SUPPLIED MATERIAL:

######

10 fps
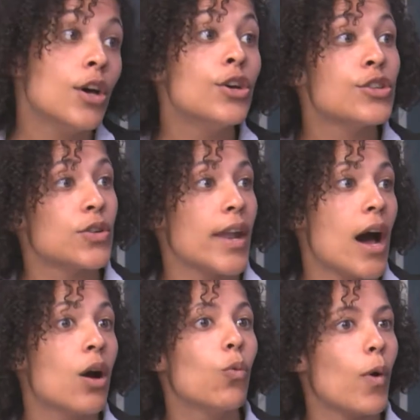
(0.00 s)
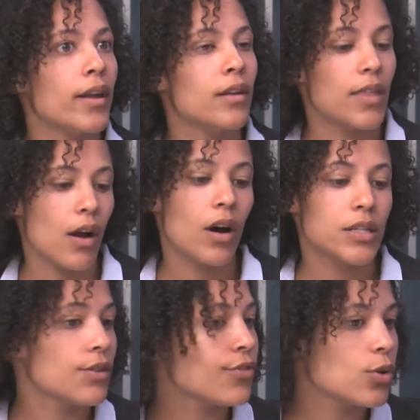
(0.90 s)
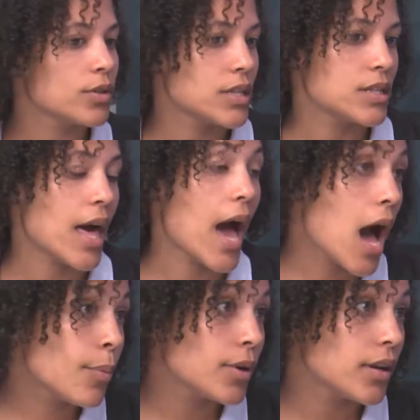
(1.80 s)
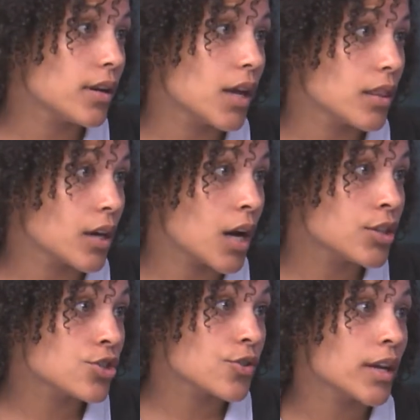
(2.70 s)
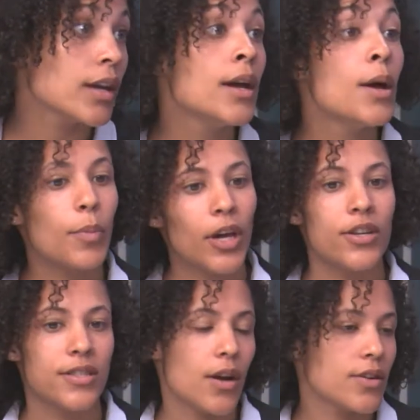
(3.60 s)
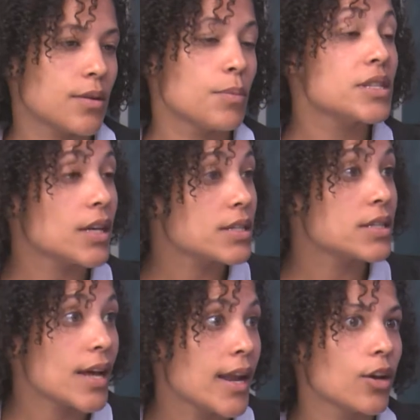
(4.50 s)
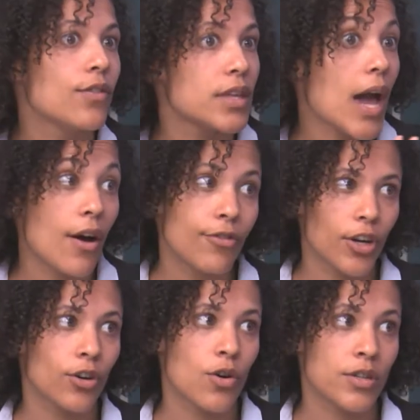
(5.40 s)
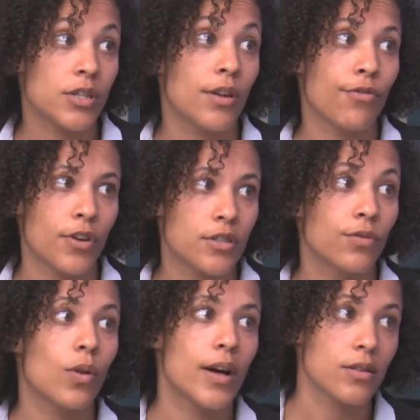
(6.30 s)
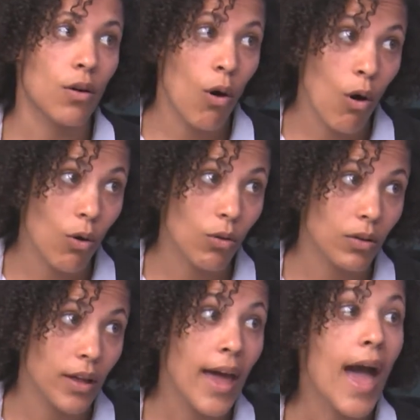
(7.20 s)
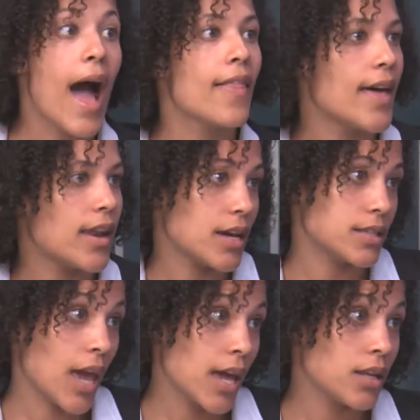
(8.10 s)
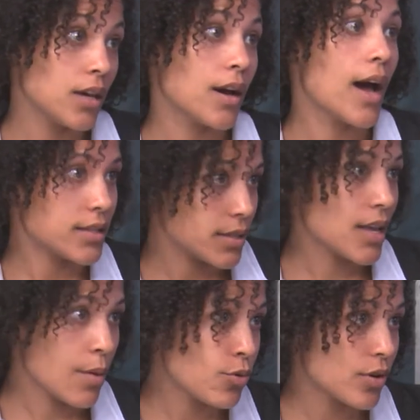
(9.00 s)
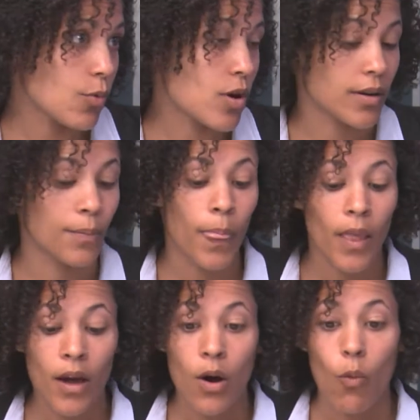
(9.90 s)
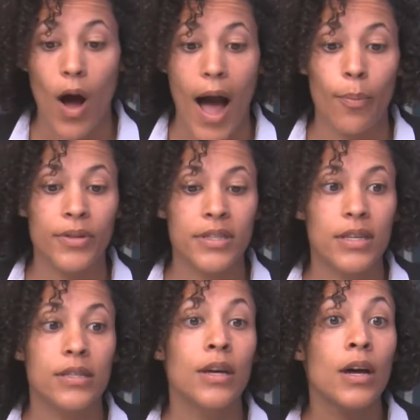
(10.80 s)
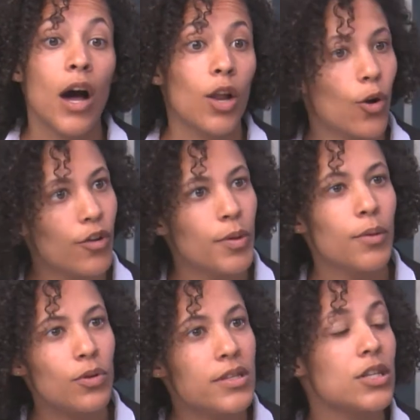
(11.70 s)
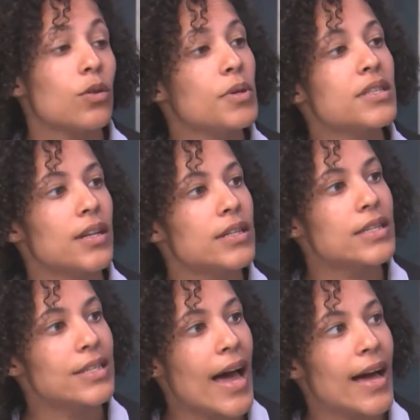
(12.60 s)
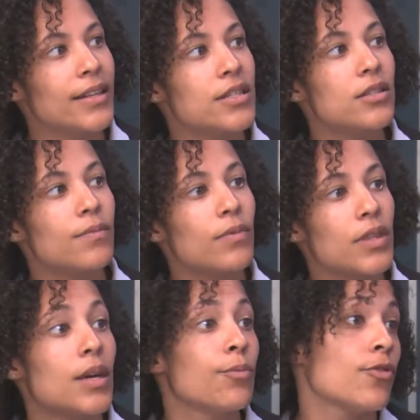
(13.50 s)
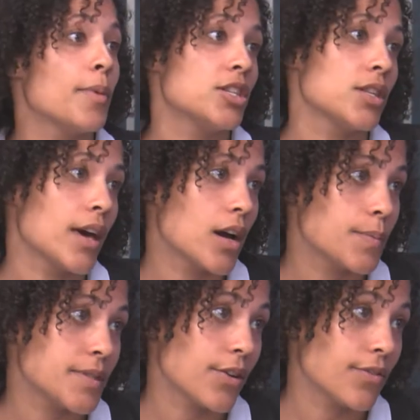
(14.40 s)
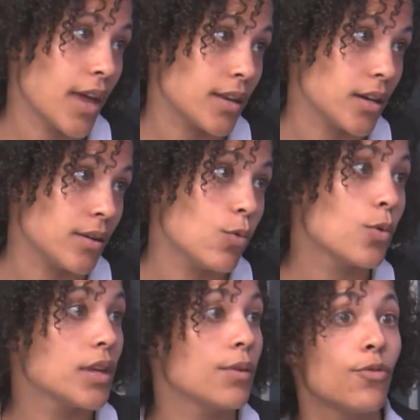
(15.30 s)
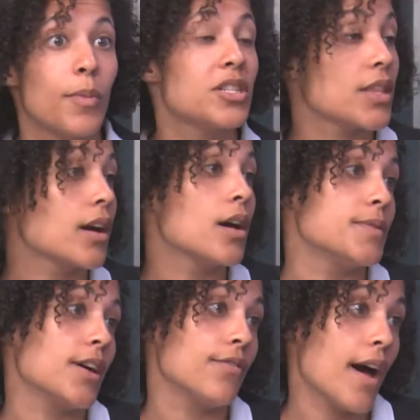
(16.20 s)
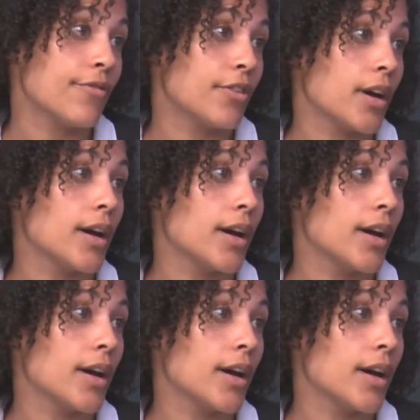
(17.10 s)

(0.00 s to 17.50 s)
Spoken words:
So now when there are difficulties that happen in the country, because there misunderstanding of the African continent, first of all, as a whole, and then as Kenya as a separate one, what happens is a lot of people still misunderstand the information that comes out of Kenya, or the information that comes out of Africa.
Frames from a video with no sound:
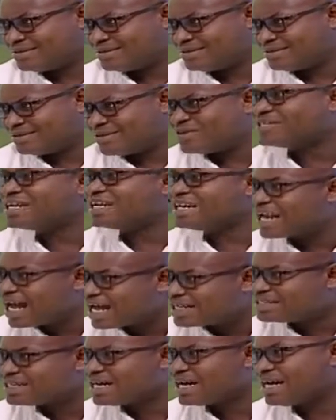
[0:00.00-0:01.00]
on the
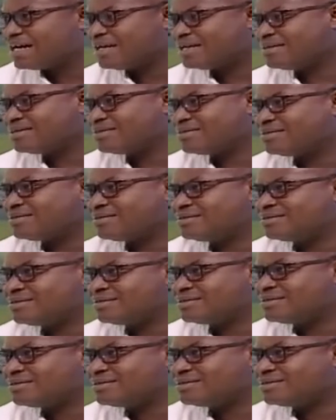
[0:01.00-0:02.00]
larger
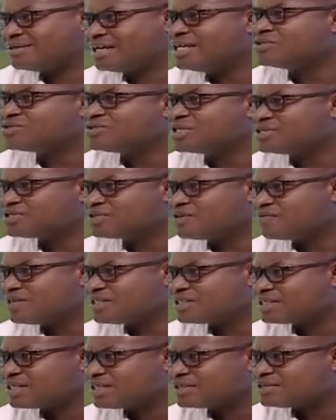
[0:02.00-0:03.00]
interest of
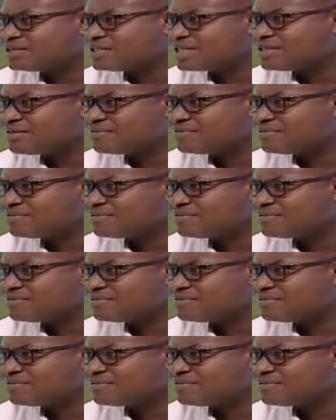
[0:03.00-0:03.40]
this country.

######

DIRECTIONS FOR THIS TASK: Please return only the lines from the top of the data through the line with "(0.00 s to 17.50 s)", exactly as written, and drop every picture.

COMPLETED EXERCISE:
10 fps
(0.00 s)
(0.90 s)
(1.80 s)
(2.70 s)
(3.60 s)
(4.50 s)
(5.40 s)
(6.30 s)
(7.20 s)
(8.10 s)
(9.00 s)
(9.90 s)
(10.80 s)
(11.70 s)
(12.60 s)
(13.50 s)
(14.40 s)
(15.30 s)
(16.20 s)
(17.10 s)

(0.00 s to 17.50 s)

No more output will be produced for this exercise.